К карете подъехал на легких бегунках есаул Чекрыжев.

– Ваше превосходительство, не прикажете ли привал? Отдохнете, в пути которые уж сутки… Нет уж, братец, атанде, – ответил Муравьев. – Надо поспешить.

Муравьев откинулся на мягкую кожаную подушку. Есаул отъехал. Синие казачьи чекмени маячили перед глазами. «Тысяч сто собрать бы таких, – подумал Муравьев. – Обучить, вооружить. Тогда бы опасаться некого. А соберу и обучу! Видит бог! Из задуманного немалая толика в дело уже превращена. И дело то растет и крепнет».

Муравьев тихо рассмеялся: «Немалая толика…»

Вот он уже генерал-лейтенант. За царем служба не пропадет. Амур не туда еще вынесет. Добиться бы у маньчжур свободного по нему плавания. Ох, как нелегко дается Амур! Интриги петербургские надоели. Ох, уж надоели! Поперек горла… эта бестолочь. Ружей шлют мало. А про артиллерию… прости господи… Две конные батареи на все войско раздобыл. И тем будь предоволен. Царь не то не понимает, не то его обманывают. При дворе политиков-балансеров предостаточно. А того не мыслят… Ведь истинно Англия подбирается к Амуру, зарится на Камчатку. Без сильного войска тут никак нельзя, не удержишься.

«Англичане почитают нас не иначе, как северными медведями. Ну и пусть! Медведи да медведи. Эка невидаль! А на Камчатку их не пустим, на Амур не пустим! Аннибалову клятву дам!

Выстоим ли против англичан? Хватит ли сил? Должно бы…

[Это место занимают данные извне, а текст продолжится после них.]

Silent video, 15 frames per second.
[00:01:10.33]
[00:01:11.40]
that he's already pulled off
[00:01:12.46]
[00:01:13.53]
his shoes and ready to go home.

Жена уверяет, что Россия похожа на неумытую и необразованную девчонку. Ту девчонку заставили напялить на себя европейскую модную шляпку. Может быть. Волконский, Трубецкой того же мнения. Да, да. Не они ли внушают жене? Откуда у нее такое понятие, что помещики – это железное кольцо, коим скована вся Россия. А ведь так и есть, так и есть. Ну, Трубецкой, Волконский! Не я ли ввел их в иркутское общество, обласкал, приблизил! И что? Уже царю донос был. А у царя железная рука в бархатной перчатке. Смешно… Меня – на одну скамью с бунтовщиками…»

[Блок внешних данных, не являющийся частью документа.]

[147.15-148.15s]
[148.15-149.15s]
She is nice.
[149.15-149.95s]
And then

Муравьев приказал накрыть в избе старосты горнозаводского поселка Кордон стол на три куверта. Сказал есаулу, чтобы привели хозяина. Явился седой благообразный старец, вытянулся и отдал честь.

– Садись, дедушка, с нами. Отведай наливки, – пригласил генерал-губернатор. – Доволен ли ты семьей? Как живешь? Как живу-то? Со всячинкой… А по правде баять, доволен-то доволен, – отвечал хозяин, поглаживая бороду, – а токмо главное заделье мужику, а заодно и бабе, когда-нибудь да запастись вдоволь хлебом и квасом. А уж как запастись – на то воля божья, батюшко, ваше превосходительство.

Муравьев расхохотался:

– А что так? Или рудник не по душе? Не кормит?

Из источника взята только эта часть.